Six years ago, 20th Century Fox announced that they were going to reboot the Planet of the Apes Franchise with a new trilogy. The first movie, Rise of the Planet of the Apes, was a pretty good movie. The visual effects, such as the motion capture work (think the blue aliens in Avatar), were very well done and the movie was overall very enjoyable. The second film changed everything. Dawn of the Planet of the Apes told the story of humans vs. apes but with a depth that made the audience realize that the there are both good and bad humans and the same for the apes. The believability of the apes in this movie was so shocking and revolutionized what an actor can do in film. This year, War for the Planet of the Apes introduced the world, in my opinion, to the greatest closure film to a film series ever. That includes films such as Return of the King, Deathly Hallows Part 2, and Logan. I’m not including Star Wars in this listing because Disney is pumping out more movies than we can keep track of, let alone want.

War for the Planet of the Apes, my favorite film of the year, follows Caesar as he leads the apes to a place of safety, similar to Moses leading the Jews out of Egypt. Director Matt Reeves and Screenwriter Mark Bomback have tied in the biblical stories of Exodus, themes and moments from Schindler’s List and the Holocaust, all to tell a powerful story of a survival and the treatment of others.
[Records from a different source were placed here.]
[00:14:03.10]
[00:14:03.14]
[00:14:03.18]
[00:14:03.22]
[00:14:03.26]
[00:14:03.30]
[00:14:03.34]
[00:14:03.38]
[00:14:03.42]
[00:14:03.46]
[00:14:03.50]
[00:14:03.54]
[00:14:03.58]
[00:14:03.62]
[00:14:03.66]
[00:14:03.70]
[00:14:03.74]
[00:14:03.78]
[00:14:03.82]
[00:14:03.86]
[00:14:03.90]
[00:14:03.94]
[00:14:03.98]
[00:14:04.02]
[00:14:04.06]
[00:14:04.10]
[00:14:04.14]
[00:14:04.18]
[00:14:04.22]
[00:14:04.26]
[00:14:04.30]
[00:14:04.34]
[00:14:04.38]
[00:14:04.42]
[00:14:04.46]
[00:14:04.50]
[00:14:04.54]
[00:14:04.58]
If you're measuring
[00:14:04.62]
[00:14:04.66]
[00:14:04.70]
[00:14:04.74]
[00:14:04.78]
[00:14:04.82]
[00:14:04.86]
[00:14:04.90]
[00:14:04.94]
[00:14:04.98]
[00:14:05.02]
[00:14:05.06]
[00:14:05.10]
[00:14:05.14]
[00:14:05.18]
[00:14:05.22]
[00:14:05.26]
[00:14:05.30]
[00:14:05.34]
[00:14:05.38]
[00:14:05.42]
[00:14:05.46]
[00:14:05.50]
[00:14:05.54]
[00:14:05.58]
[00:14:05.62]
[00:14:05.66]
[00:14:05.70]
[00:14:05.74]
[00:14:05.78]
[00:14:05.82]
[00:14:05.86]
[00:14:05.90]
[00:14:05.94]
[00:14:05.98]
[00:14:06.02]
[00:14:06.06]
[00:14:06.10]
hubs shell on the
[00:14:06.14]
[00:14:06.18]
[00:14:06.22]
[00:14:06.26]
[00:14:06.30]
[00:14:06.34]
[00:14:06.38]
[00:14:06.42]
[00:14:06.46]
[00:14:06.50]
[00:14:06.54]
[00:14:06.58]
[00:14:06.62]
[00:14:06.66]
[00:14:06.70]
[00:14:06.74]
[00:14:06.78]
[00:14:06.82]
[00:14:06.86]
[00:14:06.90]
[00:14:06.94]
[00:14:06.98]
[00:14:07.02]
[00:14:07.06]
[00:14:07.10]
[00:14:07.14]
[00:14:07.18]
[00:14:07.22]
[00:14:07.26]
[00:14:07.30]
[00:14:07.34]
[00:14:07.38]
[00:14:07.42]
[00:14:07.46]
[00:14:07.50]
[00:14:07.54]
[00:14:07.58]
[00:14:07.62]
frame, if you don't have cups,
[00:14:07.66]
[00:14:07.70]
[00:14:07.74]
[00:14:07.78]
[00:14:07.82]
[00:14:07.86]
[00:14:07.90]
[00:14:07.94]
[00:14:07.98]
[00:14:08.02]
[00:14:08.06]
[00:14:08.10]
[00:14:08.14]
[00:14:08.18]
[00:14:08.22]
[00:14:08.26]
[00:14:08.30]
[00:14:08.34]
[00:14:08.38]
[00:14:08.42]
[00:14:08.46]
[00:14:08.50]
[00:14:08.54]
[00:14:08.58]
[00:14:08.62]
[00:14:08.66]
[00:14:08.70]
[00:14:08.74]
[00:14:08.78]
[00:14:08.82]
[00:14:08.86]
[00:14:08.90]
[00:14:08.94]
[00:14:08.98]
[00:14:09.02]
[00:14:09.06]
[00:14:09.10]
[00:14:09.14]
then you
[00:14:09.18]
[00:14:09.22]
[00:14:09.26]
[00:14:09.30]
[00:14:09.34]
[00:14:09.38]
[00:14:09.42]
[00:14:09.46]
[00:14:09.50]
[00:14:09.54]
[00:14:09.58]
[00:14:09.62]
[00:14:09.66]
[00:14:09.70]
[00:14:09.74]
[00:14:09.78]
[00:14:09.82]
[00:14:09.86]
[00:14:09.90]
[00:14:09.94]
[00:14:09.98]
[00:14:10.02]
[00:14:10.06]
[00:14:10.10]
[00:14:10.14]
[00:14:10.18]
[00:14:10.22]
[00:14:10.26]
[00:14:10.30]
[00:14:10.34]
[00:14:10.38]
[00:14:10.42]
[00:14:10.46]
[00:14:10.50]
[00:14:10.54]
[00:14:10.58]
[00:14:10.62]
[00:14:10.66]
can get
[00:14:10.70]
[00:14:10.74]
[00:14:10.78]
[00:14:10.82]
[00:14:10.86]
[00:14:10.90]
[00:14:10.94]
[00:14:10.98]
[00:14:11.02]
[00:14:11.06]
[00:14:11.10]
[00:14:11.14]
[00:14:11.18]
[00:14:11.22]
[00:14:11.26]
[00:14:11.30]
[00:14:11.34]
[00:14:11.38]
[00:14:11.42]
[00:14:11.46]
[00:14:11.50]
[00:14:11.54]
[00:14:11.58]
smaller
It is best to view this film with little to no knowledge of what lies ahead, so I will leave you with this. In my opinion, this movie gives the world a wake up call as to what happens when we decide to treat something or something differently just because of appearance and ability. This movie brought me to tears and I hope you have the chance to experience this extraordinary film that is now in my top ten movies of all time.

So what do you think of my Top 8 Movies of 2017? Make sure to keep the conversation going and keep on watching movies my Friends!